■ **WORK TO BE COMPLETED**: Go to the line containing "[00:06:07.73 to 00:06:08.25]" in the material below. From there to the end, retype every line exactly and drop the pictures.

■ **DATA FOR REVIEW**:
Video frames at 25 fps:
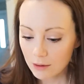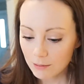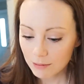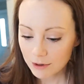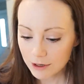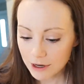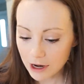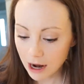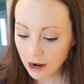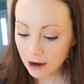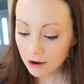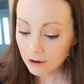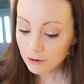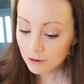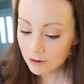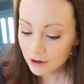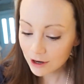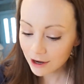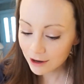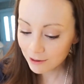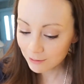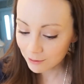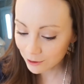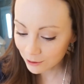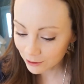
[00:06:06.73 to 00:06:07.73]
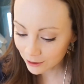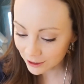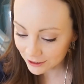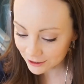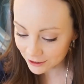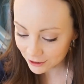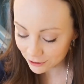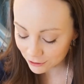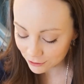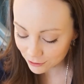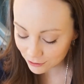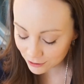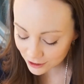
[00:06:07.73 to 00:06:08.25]
But now I'm going
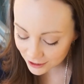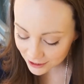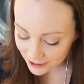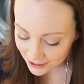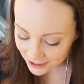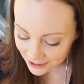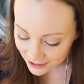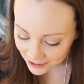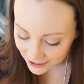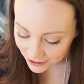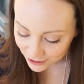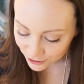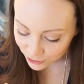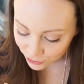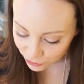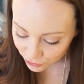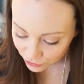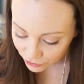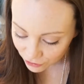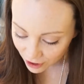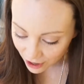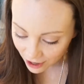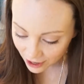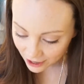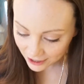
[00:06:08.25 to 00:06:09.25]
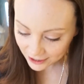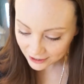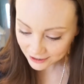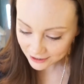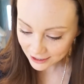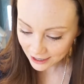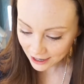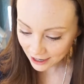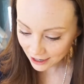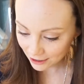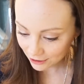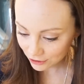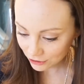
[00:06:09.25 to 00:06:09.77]
to try
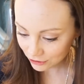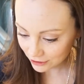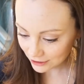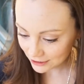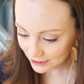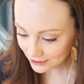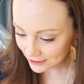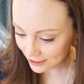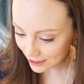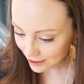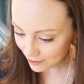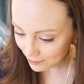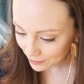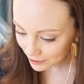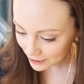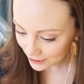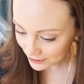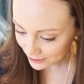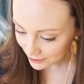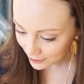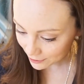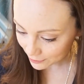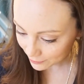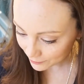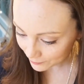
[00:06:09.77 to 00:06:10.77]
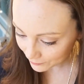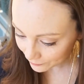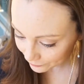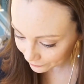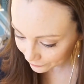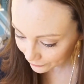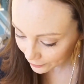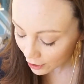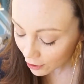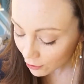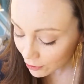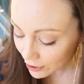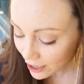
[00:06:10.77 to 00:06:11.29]
to actually stamp these out.
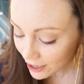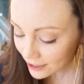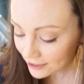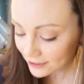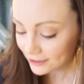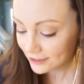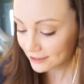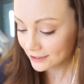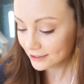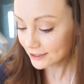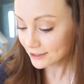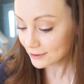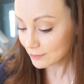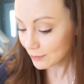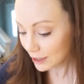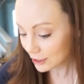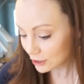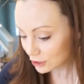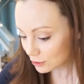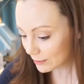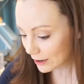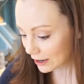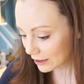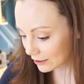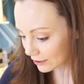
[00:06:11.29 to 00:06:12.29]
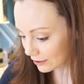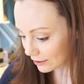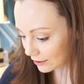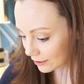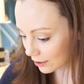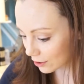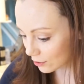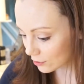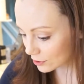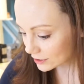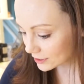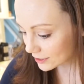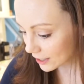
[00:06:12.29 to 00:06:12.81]
Oh yes, this is much better.
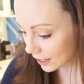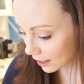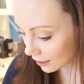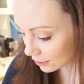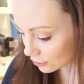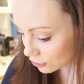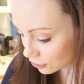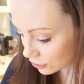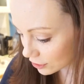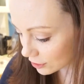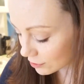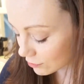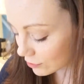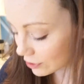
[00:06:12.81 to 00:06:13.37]
Oh, it's actually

■ **PROBLEM SOLUTION**:
[00:06:07.73 to 00:06:08.25]
But now I'm going
[00:06:08.25 to 00:06:09.25]
[00:06:09.25 to 00:06:09.77]
to try
[00:06:09.77 to 00:06:10.77]
[00:06:10.77 to 00:06:11.29]
to actually stamp these out.
[00:06:11.29 to 00:06:12.29]
[00:06:12.29 to 00:06:12.81]
Oh yes, this is much better.
[00:06:12.81 to 00:06:13.37]
Oh, it's actually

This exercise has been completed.